* Collection entries:
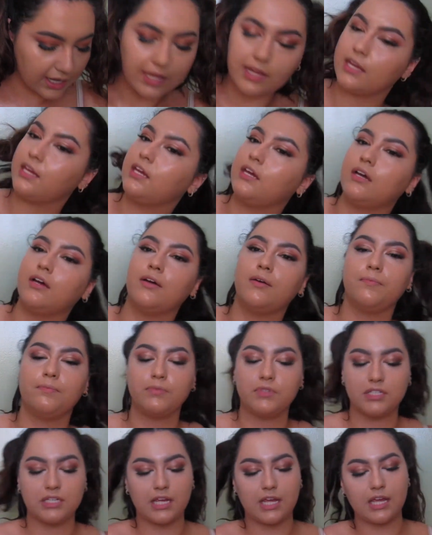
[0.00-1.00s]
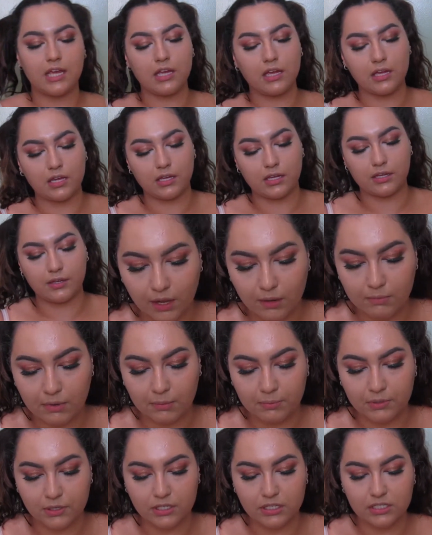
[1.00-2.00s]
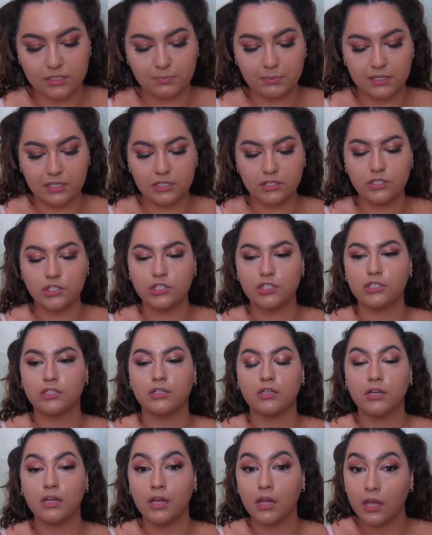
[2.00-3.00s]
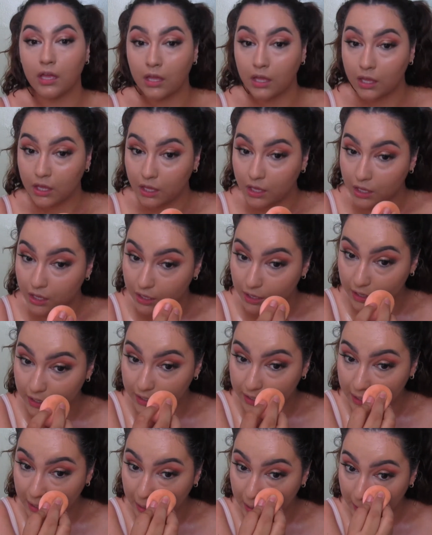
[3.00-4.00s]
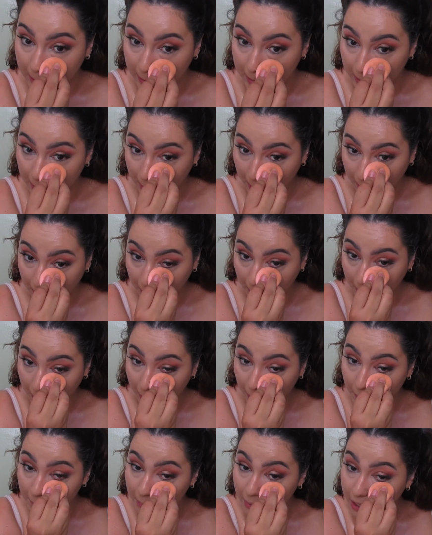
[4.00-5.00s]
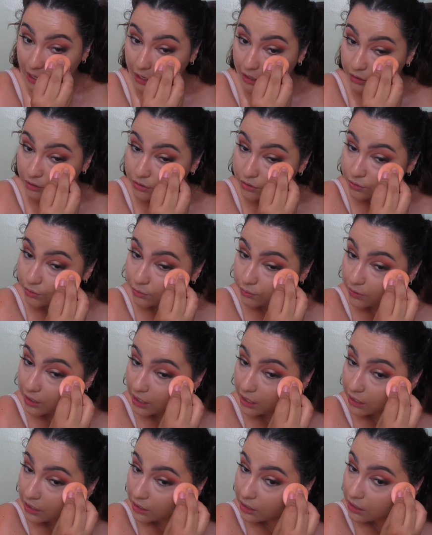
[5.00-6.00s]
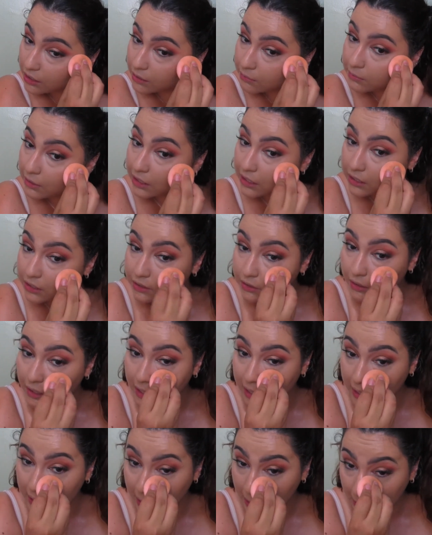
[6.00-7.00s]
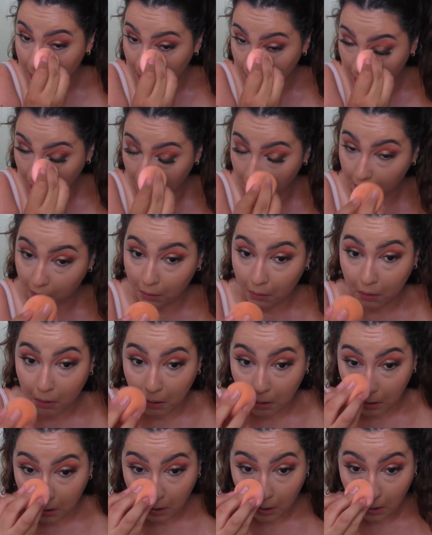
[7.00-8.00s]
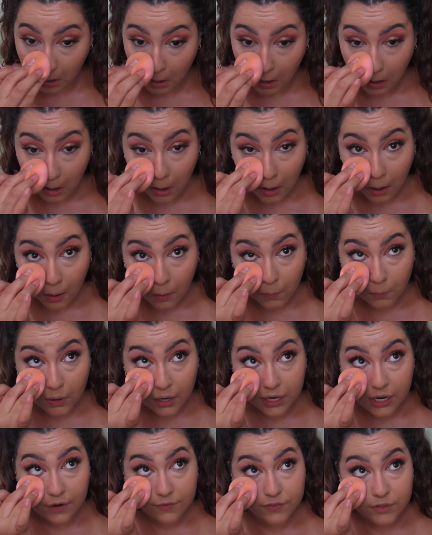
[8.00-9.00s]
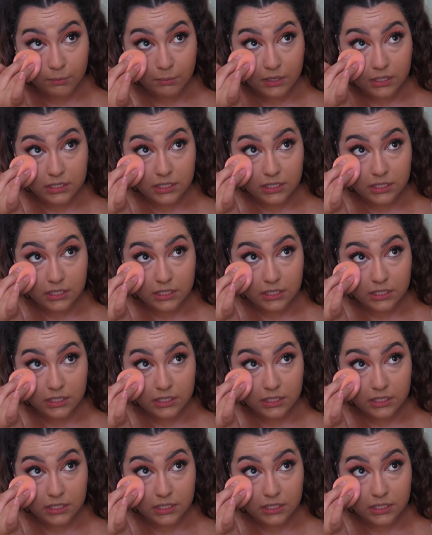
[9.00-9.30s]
I take my beauty sponge and I pounce right on my under eye right after my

* Directions for this task: Print exactly the line containing "[4.00-5.00s]" and every line after it through the final line above, and leave all pictures out.

* Task output:
[4.00-5.00s]
[5.00-6.00s]
[6.00-7.00s]
[7.00-8.00s]
[8.00-9.00s]
[9.00-9.30s]
I take my beauty sponge and I pounce right on my under eye right after my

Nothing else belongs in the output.